The Electrician
- Discipline: Engineering
- Language: English

Publication details
- History: 1861–1952
- Frequency: Weekly

Standard abbreviations
- ISO 4: Electrician

= The Electrician =

The Electrician, published in London from 1861–1863 and 1878–1952, was one of the earliest and foremost electrical engineering periodicals and scientific journals. It was published in two series: The original Electrician was published for three years from 1861–1863. After a fifteen year gap, a new series of the Electrician was in print for 72 years from 1878–1952. The Electrician is currently remembered as the publisher of Oliver Heaviside's works, in particular the first publication of the telegrapher's equations, still in wide use for radio engineering.

After the periodical ceased publication in 1952, The Electricians corporation continued on its book publishing business, printing works on physics and electrical engineering, until 1959.

==Publication history==
The Electrician was originally established in 1861, it was discontinued after about three years. In 1878 a new journal with the same title was launched and thereafter published weekly.

The Electrician billed itself in the early 1860s as "a weekly journal of Telegraphy, Electricity, and Applied Chemistry" and was published by Thomas Piper.

The new Electrician that appeared in the late 1870s was published by James Gray on behalf of the proprietors, John Pender and James Anderson of the Eastern Telegraph Company, the biggest cable firm of the day and had a somewhat different focus. It described itself as "a weekly illustrated journal of electrical engineering, industry and science" and also featured more theoretical aspects of electrical engineering such as electromagnetism.

In the late nineteenth century, The Electrician Printing and Publication Company Limited was established and began publishing shorter electrical engineering texts including well-known early electrical engineering titles such as Oliver Heaviside's Electromagnetic Theory (1893-1912), Oliver Lodge's The Work of Hertz and Some of His Successors (1894), and many others. Some of these publications were based on papers presented elsewhere and published in full in The Electrician.
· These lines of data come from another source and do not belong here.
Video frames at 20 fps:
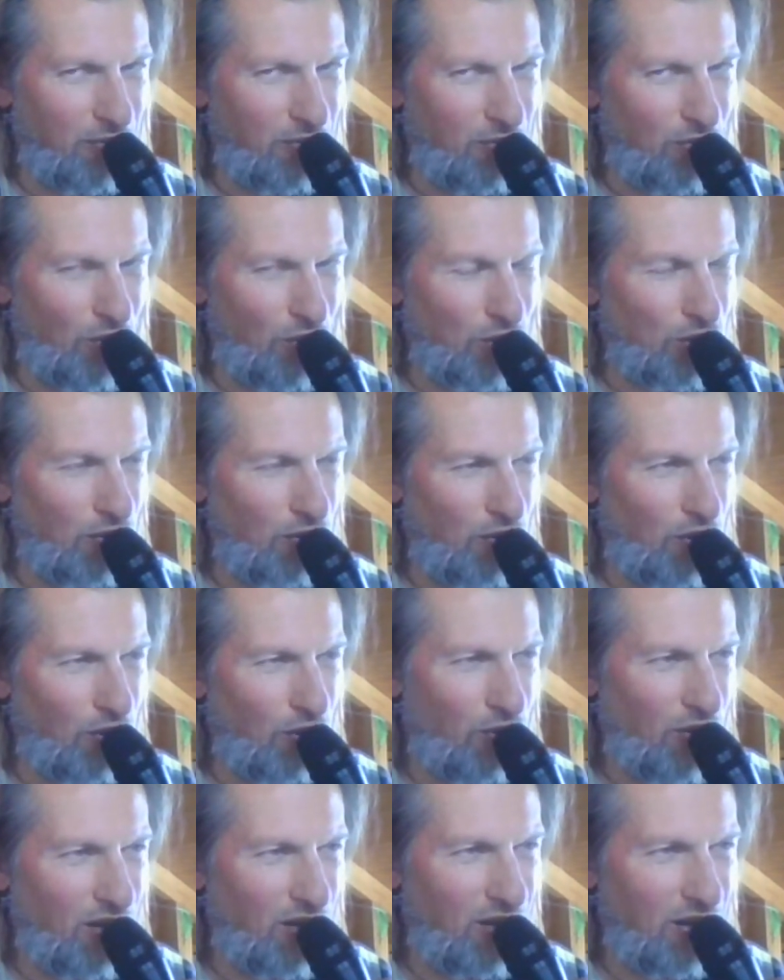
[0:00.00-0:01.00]
Most of you
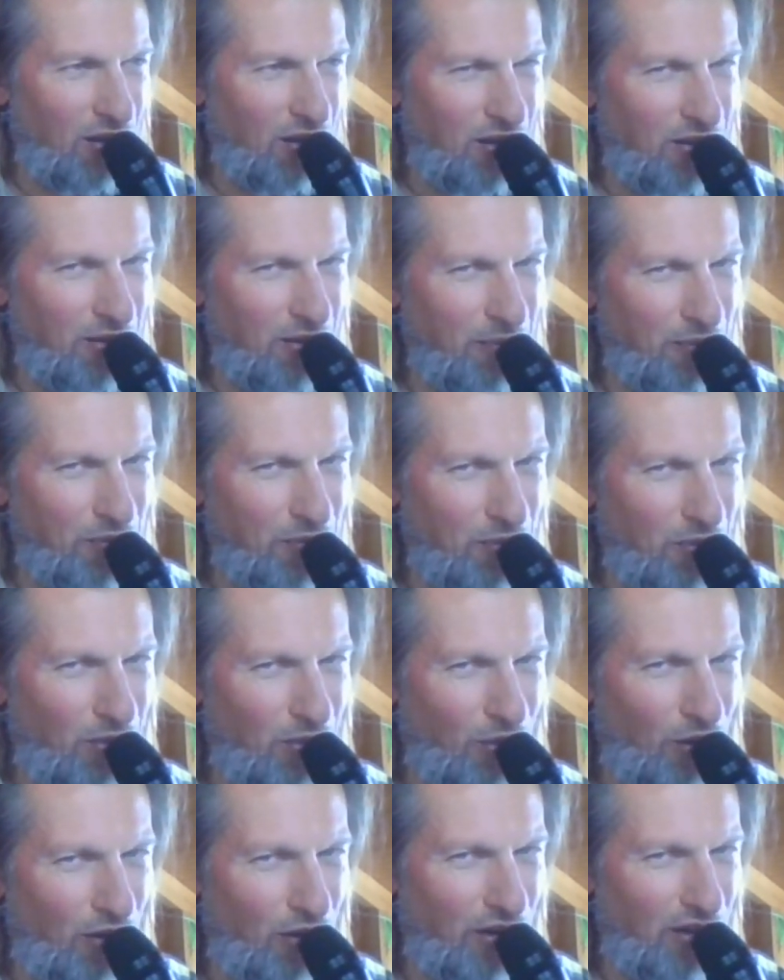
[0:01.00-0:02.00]
already
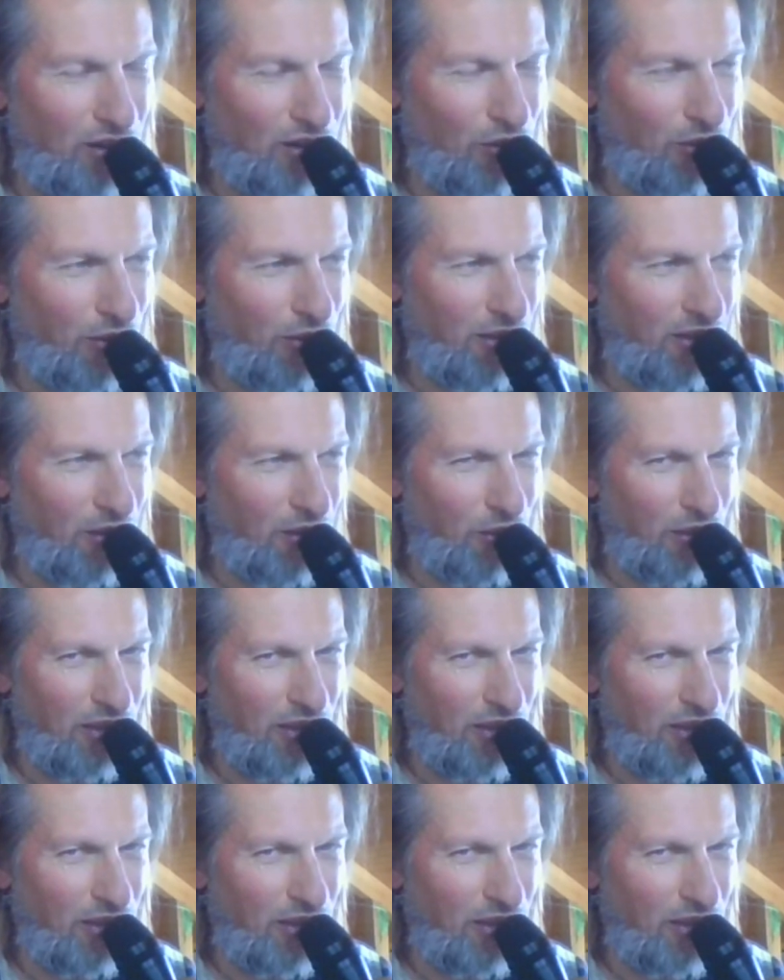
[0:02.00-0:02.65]
on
The new series of The Electrician quickly established itself in the field of electrical engineering and was regularly quoted and cited in Nature, Scientific American, and elsewhere.

==Other Electrician magazines==
Between 1889 and 1895 an American journal also called The Electrician was published in New York by Williams & Co. Often referred to as the American Electrician, it was merged into another electrical engineering periodical, Electrical World.